───── Available records ─────
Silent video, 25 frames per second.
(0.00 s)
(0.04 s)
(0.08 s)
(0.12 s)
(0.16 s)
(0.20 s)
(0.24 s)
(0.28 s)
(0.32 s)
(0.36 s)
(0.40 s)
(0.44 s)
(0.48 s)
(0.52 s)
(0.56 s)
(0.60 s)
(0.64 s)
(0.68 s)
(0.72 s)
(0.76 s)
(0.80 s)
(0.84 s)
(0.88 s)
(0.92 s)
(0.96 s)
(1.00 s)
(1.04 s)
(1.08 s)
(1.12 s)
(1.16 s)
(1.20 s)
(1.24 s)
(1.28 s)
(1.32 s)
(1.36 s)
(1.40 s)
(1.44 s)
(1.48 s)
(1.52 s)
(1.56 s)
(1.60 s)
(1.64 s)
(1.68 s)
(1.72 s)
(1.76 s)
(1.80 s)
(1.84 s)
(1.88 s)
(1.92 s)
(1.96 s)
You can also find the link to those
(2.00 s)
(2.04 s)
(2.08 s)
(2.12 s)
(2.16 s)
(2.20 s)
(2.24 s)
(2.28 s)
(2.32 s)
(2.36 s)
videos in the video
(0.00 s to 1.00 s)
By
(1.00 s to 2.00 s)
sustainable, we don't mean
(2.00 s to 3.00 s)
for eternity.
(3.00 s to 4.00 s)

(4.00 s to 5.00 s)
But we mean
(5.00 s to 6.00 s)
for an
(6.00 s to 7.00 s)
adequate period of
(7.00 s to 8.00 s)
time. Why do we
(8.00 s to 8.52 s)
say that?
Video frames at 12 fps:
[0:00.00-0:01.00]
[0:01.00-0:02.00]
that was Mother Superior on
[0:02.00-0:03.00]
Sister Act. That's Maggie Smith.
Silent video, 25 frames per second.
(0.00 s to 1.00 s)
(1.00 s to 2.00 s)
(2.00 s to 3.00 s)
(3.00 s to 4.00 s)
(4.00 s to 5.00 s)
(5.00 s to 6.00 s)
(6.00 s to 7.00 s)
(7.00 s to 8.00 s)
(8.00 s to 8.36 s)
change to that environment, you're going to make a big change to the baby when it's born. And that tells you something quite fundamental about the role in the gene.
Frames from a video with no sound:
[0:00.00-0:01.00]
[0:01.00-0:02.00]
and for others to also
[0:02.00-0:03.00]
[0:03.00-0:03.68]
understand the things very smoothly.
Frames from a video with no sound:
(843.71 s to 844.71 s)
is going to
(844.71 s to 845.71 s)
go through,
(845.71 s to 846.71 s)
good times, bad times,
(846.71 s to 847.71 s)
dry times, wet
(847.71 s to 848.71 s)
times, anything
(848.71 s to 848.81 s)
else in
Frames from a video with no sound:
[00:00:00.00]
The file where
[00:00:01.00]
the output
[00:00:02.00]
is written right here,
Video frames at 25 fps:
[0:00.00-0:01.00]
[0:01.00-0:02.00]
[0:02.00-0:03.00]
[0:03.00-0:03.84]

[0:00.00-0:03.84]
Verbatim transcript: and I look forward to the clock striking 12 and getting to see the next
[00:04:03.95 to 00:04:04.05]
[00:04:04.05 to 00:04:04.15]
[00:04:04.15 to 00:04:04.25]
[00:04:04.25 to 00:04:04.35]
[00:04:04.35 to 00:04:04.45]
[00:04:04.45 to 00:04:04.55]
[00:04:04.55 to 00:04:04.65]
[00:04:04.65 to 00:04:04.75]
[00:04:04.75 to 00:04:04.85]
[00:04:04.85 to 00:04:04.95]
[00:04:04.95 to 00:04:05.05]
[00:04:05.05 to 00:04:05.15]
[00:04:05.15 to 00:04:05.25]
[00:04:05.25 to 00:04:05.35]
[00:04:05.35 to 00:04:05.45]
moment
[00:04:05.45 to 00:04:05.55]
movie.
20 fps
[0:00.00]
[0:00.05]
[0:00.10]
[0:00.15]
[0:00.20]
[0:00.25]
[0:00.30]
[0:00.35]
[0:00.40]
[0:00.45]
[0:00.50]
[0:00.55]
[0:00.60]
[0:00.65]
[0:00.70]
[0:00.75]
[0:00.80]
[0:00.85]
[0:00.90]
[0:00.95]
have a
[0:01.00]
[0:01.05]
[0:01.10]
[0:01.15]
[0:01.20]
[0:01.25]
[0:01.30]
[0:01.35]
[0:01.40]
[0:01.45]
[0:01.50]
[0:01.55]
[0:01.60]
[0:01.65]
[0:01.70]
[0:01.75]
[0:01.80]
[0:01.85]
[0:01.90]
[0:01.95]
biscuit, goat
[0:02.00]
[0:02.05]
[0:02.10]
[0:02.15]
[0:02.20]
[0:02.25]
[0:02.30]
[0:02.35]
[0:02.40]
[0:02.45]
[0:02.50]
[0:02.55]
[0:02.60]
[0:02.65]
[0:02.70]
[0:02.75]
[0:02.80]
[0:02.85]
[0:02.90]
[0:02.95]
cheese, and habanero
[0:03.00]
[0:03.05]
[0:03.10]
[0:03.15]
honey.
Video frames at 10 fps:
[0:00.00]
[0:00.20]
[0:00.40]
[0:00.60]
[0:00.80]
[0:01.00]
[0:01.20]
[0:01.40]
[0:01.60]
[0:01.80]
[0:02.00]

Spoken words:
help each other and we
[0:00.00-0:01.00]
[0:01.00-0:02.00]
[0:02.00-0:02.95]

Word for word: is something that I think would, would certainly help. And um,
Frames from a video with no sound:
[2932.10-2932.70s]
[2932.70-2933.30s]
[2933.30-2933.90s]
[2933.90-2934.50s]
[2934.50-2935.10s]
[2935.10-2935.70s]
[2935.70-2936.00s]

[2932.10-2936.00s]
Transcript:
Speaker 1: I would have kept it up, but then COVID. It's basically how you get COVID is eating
─────
Write out all the data exactly.

▸ Response below
Silent video, 25 frames per second.
(0.00 s)
(0.04 s)
(0.08 s)
(0.12 s)
(0.16 s)
(0.20 s)
(0.24 s)
(0.28 s)
(0.32 s)
(0.36 s)
(0.40 s)
(0.44 s)
(0.48 s)
(0.52 s)
(0.56 s)
(0.60 s)
(0.64 s)
(0.68 s)
(0.72 s)
(0.76 s)
(0.80 s)
(0.84 s)
(0.88 s)
(0.92 s)
(0.96 s)
(1.00 s)
(1.04 s)
(1.08 s)
(1.12 s)
(1.16 s)
(1.20 s)
(1.24 s)
(1.28 s)
(1.32 s)
(1.36 s)
(1.40 s)
(1.44 s)
(1.48 s)
(1.52 s)
(1.56 s)
(1.60 s)
(1.64 s)
(1.68 s)
(1.72 s)
(1.76 s)
(1.80 s)
(1.84 s)
(1.88 s)
(1.92 s)
(1.96 s)
You can also find the link to those
(2.00 s)
(2.04 s)
(2.08 s)
(2.12 s)
(2.16 s)
(2.20 s)
(2.24 s)
(2.28 s)
(2.32 s)
(2.36 s)
videos in the video
(0.00 s to 1.00 s)
By
(1.00 s to 2.00 s)
sustainable, we don't mean
(2.00 s to 3.00 s)
for eternity.
(3.00 s to 4.00 s)

(4.00 s to 5.00 s)
But we mean
(5.00 s to 6.00 s)
for an
(6.00 s to 7.00 s)
adequate period of
(7.00 s to 8.00 s)
time. Why do we
(8.00 s to 8.52 s)
say that?
Video frames at 12 fps:
[0:00.00-0:01.00]
[0:01.00-0:02.00]
that was Mother Superior on
[0:02.00-0:03.00]
Sister Act. That's Maggie Smith.
Silent video, 25 frames per second.
(0.00 s to 1.00 s)
(1.00 s to 2.00 s)
(2.00 s to 3.00 s)
(3.00 s to 4.00 s)
(4.00 s to 5.00 s)
(5.00 s to 6.00 s)
(6.00 s to 7.00 s)
(7.00 s to 8.00 s)
(8.00 s to 8.36 s)
change to that environment, you're going to make a big change to the baby when it's born. And that tells you something quite fundamental about the role in the gene.
Frames from a video with no sound:
[0:00.00-0:01.00]
[0:01.00-0:02.00]
and for others to also
[0:02.00-0:03.00]
[0:03.00-0:03.68]
understand the things very smoothly.
Frames from a video with no sound:
(843.71 s to 844.71 s)
is going to
(844.71 s to 845.71 s)
go through,
(845.71 s to 846.71 s)
good times, bad times,
(846.71 s to 847.71 s)
dry times, wet
(847.71 s to 848.71 s)
times, anything
(848.71 s to 848.81 s)
else in
Frames from a video with no sound:
[00:00:00.00]
The file where
[00:00:01.00]
the output
[00:00:02.00]
is written right here,
Video frames at 25 fps:
[0:00.00-0:01.00]
[0:01.00-0:02.00]
[0:02.00-0:03.00]
[0:03.00-0:03.84]

[0:00.00-0:03.84]
Verbatim transcript: and I look forward to the clock striking 12 and getting to see the next
[00:04:03.95 to 00:04:04.05]
[00:04:04.05 to 00:04:04.15]
[00:04:04.15 to 00:04:04.25]
[00:04:04.25 to 00:04:04.35]
[00:04:04.35 to 00:04:04.45]
[00:04:04.45 to 00:04:04.55]
[00:04:04.55 to 00:04:04.65]
[00:04:04.65 to 00:04:04.75]
[00:04:04.75 to 00:04:04.85]
[00:04:04.85 to 00:04:04.95]
[00:04:04.95 to 00:04:05.05]
[00:04:05.05 to 00:04:05.15]
[00:04:05.15 to 00:04:05.25]
[00:04:05.25 to 00:04:05.35]
[00:04:05.35 to 00:04:05.45]
moment
[00:04:05.45 to 00:04:05.55]
movie.
20 fps
[0:00.00]
[0:00.05]
[0:00.10]
[0:00.15]
[0:00.20]
[0:00.25]
[0:00.30]
[0:00.35]
[0:00.40]
[0:00.45]
[0:00.50]
[0:00.55]
[0:00.60]
[0:00.65]
[0:00.70]
[0:00.75]
[0:00.80]
[0:00.85]
[0:00.90]
[0:00.95]
have a
[0:01.00]
[0:01.05]
[0:01.10]
[0:01.15]
[0:01.20]
[0:01.25]
[0:01.30]
[0:01.35]
[0:01.40]
[0:01.45]
[0:01.50]
[0:01.55]
[0:01.60]
[0:01.65]
[0:01.70]
[0:01.75]
[0:01.80]
[0:01.85]
[0:01.90]
[0:01.95]
biscuit, goat
[0:02.00]
[0:02.05]
[0:02.10]
[0:02.15]
[0:02.20]
[0:02.25]
[0:02.30]
[0:02.35]
[0:02.40]
[0:02.45]
[0:02.50]
[0:02.55]
[0:02.60]
[0:02.65]
[0:02.70]
[0:02.75]
[0:02.80]
[0:02.85]
[0:02.90]
[0:02.95]
cheese, and habanero
[0:03.00]
[0:03.05]
[0:03.10]
[0:03.15]
honey.
Video frames at 10 fps:
[0:00.00]
[0:00.20]
[0:00.40]
[0:00.60]
[0:00.80]
[0:01.00]
[0:01.20]
[0:01.40]
[0:01.60]
[0:01.80]
[0:02.00]

Spoken words:
help each other and we
[0:00.00-0:01.00]
[0:01.00-0:02.00]
[0:02.00-0:02.95]

Word for word: is something that I think would, would certainly help. And um,
Frames from a video with no sound:
[2932.10-2932.70s]
[2932.70-2933.30s]
[2933.30-2933.90s]
[2933.90-2934.50s]
[2934.50-2935.10s]
[2935.10-2935.70s]
[2935.70-2936.00s]

[2932.10-2936.00s]
Transcript:
Speaker 1: I would have kept it up, but then COVID. It's basically how you get COVID is eating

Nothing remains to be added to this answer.